Background & Aims TMC435 is a potent, once-daily, investigational hepatitis C virus (HCV) NS3/4A protease inhibitor in phase III clinical development. In the phase II trial TMC435-C202 (NCT00812331), TMC435 displayed potent activity in genotype 4, 5 and 6 patients and in 3/6 genotype 2 patients, whereas no activity was observed with genotype 3. Methods Thirty-seven patients received TMC435 monotherapy (200mg once daily) for 7days. HCV RNA, NS3 protease sequences and the corresponding phenotypes were evaluated. Results Genotype and isolate-specific baseline polymorphisms at NS3 positions known to affect HCV protease inhibitor activity were present in all genotypes. Consistent with the antiviral activity observed in genotypes 4 and 6, TMC435 was active in vitro against all genotype 4 isolates, and against most genotype 6 polymorphisms when tested as single or double mutants.
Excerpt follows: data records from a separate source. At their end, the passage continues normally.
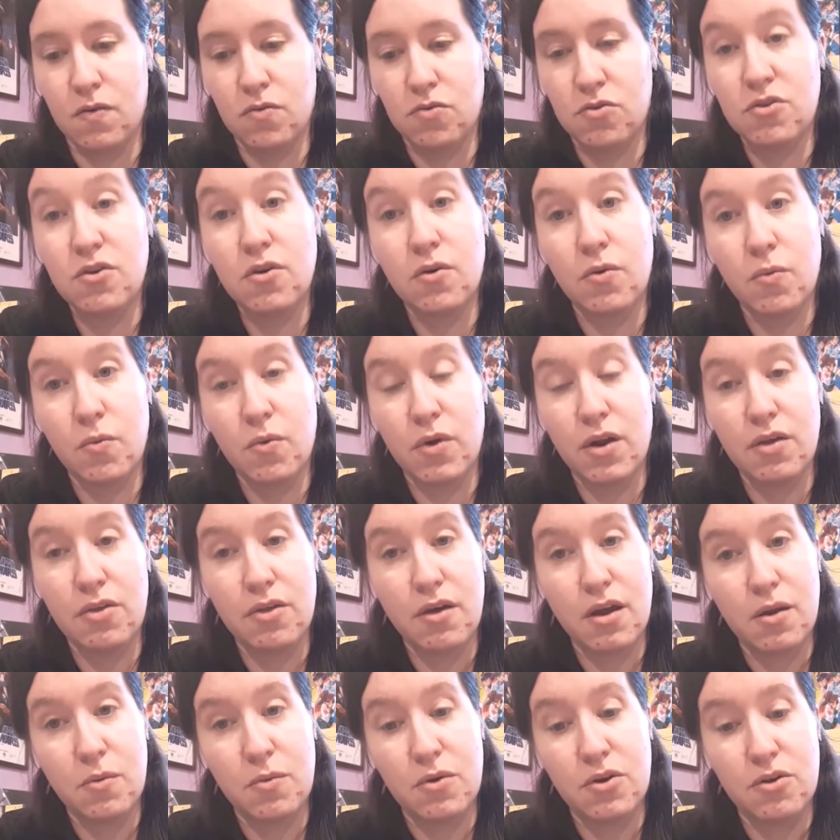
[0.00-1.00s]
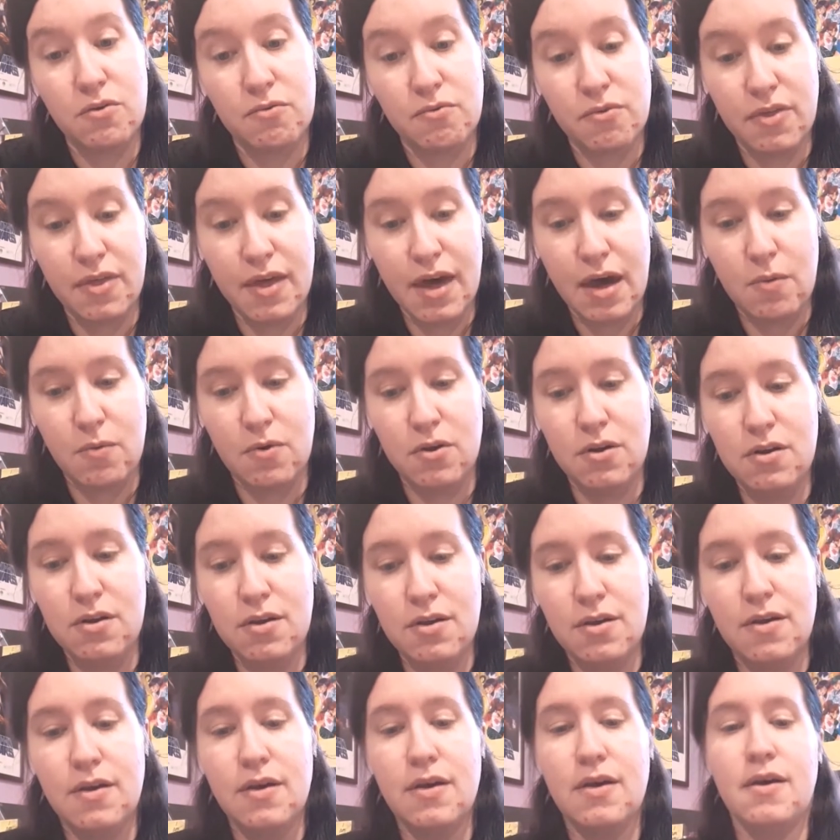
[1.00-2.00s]
So what I thought I would do for that one
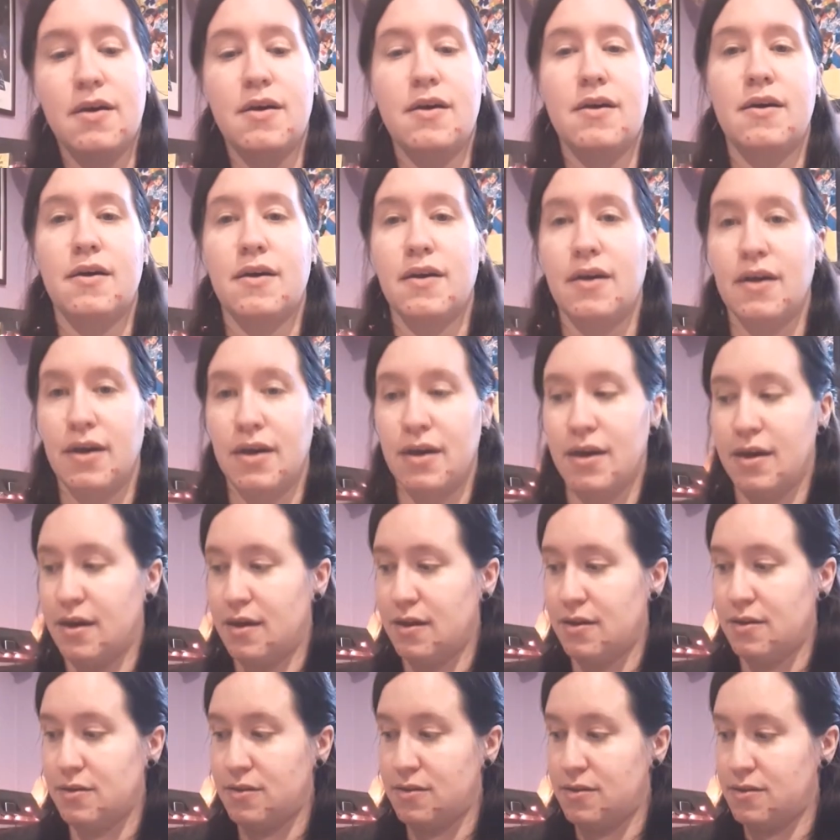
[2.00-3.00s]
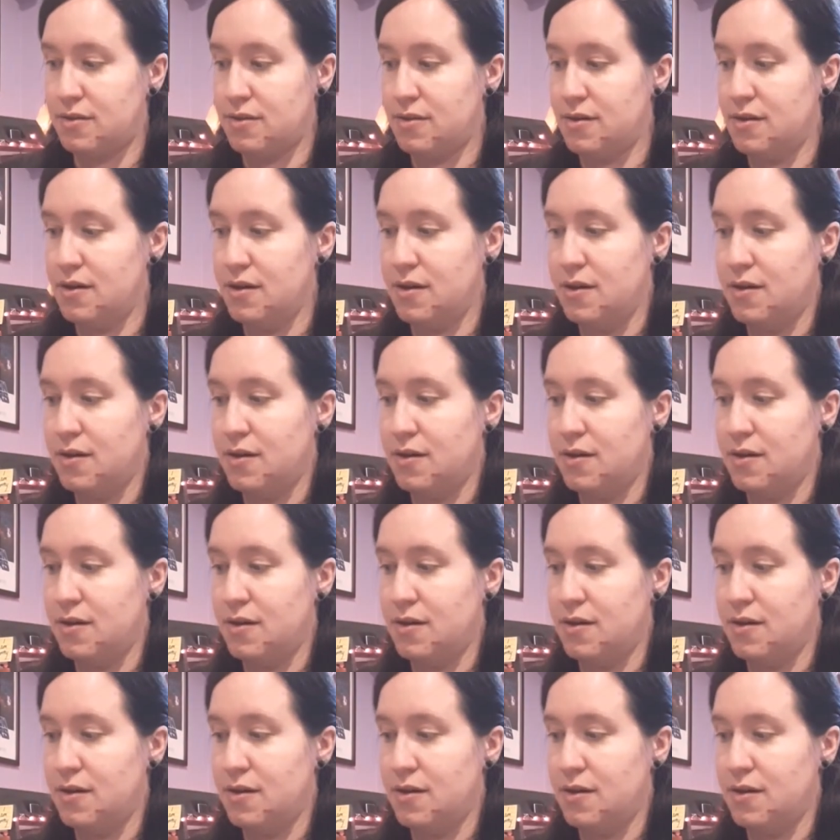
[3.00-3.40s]
is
In contrast, in genotype 3 where no HCV RNA decline was observed, isolates displayed >700-fold increases in EC 50 attributed to the D168Q polymorphism. In genotypes 2 and 5, HCV RNA changes from baseline to Day 3 ranged between −0.3 to −3.6 and −1.5 to −4.0log 10 IU/ml, respectively, and isolates or site-directed mutants displayed intermediate in vitro susceptibility to TMC435 with fold changes in EC 50 between 15 and 78. Viral breakthrough in genotypes 4–6 was associated with emerging mutations including Q80R, R155K and/or D168E/V. Conclusions Sequence and phenotypic analyses of baseline isolates identified polymorphisms which could explain the differences in antiviral activity between genotypes. Pathways of TMC435 resistance in genotypes 2–6 were similar to those identified in genotype 1.